Deep Dive 18 min read Mar 15, 2026

OpenClaw Scores a C. The Most-Starred Project on GitHub Has Real Problems.

285,000 GitHub stars. 8 CVEs in 6 weeks. 42,000 exposed instances. We analyzed OpenClaw's 1.1 million lines of code across four analysis dimensions. The most-starred project on GitHub scores a C.

Overall Grade

C

60.0

Security Score

30

25 issues found

Test Quality

36

480K test LOC

Total Issues

3,592

across all categories

The Most-Starred Project on GitHub

OpenClaw is the fastest-growing open-source project in GitHub history. It reached 100,000 stars in two days. React took 8 years. Linux took 12. It gained 25,310 stars in a single day on January 26 -- the highest ever recorded.

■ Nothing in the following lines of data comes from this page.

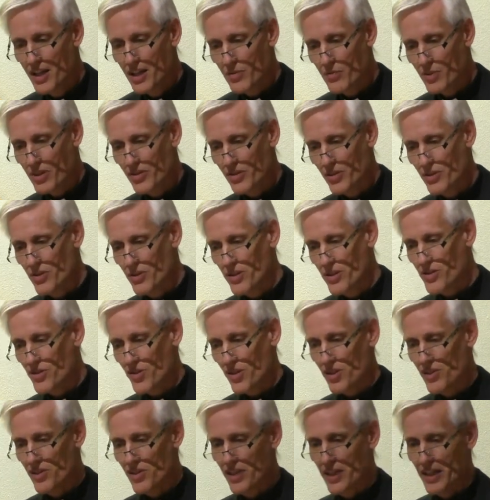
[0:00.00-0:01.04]
with
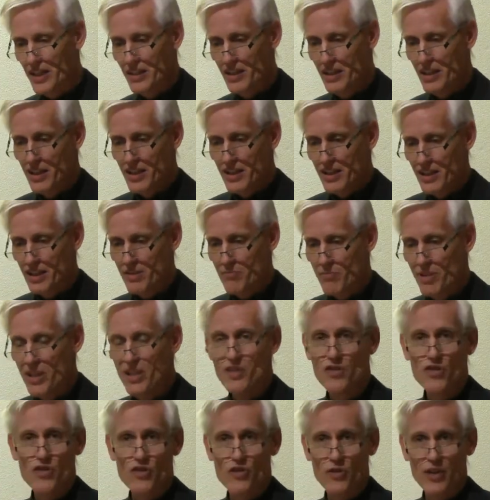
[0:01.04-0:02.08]
courses like
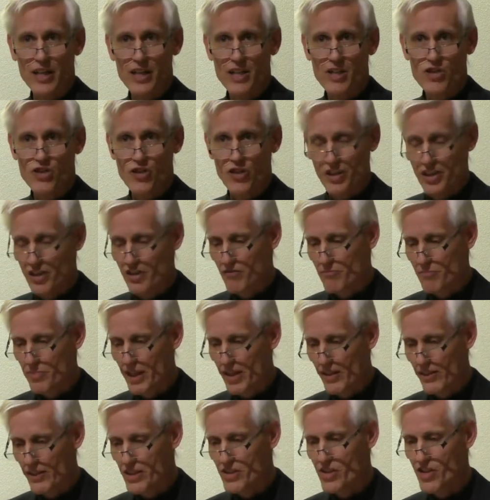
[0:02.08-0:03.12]
administration of
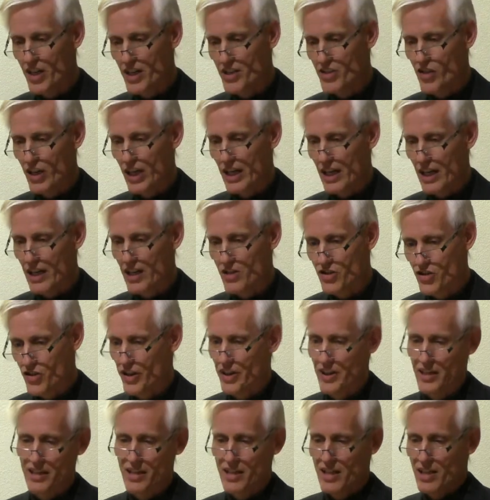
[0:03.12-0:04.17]
parish
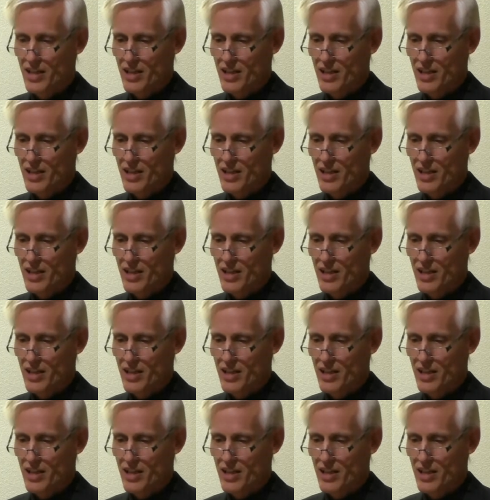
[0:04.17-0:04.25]
education,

It's also been called a "security nightmare" by Cisco, "structurally broken" by Conscia, and "ridiculous to try to secure" by Aikido Security. Its creator, Peter Steinberger, has since joined OpenAI. The project is being moved to an independent 501(c)(3) foundation.

We ran Octokraft's full analysis pipeline on the current codebase. Four analysis dimensions: static analysis for code quality, graph analysis for structural patterns, convention detection for consistency, and LLM-powered semantic analysis for behavioral risks. 1.1 million lines of code. 480,000 lines of tests.

The result: 60 / C.


The Full Scorecard

CategoryScoreWhat It Means
Security29.725 security issues including 2 critical, 5 high. Plugin sandboxing gaps, replay attacks, credential handling.
Test Quality36.0480K test LOC but only 29% structural coverage. Shallow breadth despite massive volume.
Runtime Risks61.029 runtime issues. Message loss on abort, no plugin unloading, no rate limiting across channels.
Code Smell72.71,788 code smells. Session key coupling, unbounded growth in core orchestration.
Consistency81.71,387 consistency issues across 368 detected conventions.
Dead Code98.9223 dead code items. Relatively clean.
Duplication100.0No significant duplication detected.
Compliance100.0No compliance violations.

The three categories that drag the score down tell the real story: security (29.7), test quality (36.0), and runtime risks (61.0). These aren't style issues or nitpicks. They're the categories that determine whether your software works correctly and safely in production.


Security: 29.7 / 100

This is a project that had 8 CVEs disclosed in 6 weeks, had 42,665 exposed instances identified by security researchers (93.4% with authentication bypass), and had 20% of its plugin marketplace poisoned with malware. The security score reflects that history.

Critical Findings

Path traversal protection gaps in sandbox

src/agents/sandbox-paths.ts -- The sandbox path validation can be bypassed in edge cases involving symlinks and relative path resolution. This is the same class of vulnerability that led to CVE-2026-25475 (local file inclusion via MEDIA: path).

Blocked host paths -- incomplete coverage

src/agents/sandbox/validate-sandbox-security.ts -- The denylist blocks /etc, /proc, /sys, /dev, /root, /boot, docker.sock. But the completeness of this list is critical. New mount points or platform-specific paths could bypass it.

High-Severity Security Issues

FindingFileSource
No replay attack protection for webhooksextensions/bluebubbles/src/monitor.tsLLM Agent
No process isolation for pluginssrc/plugins/loader.tsLLM Agent
No routing loop detectionsrc/auto-reply/reply/route-reply.tsLLM Agent
XSS via direct Response write from user inputsrc/media/server.tsStatic (Semgrep)
Google service account credentials in test filesextensions/googlechat/Static (Semgrep)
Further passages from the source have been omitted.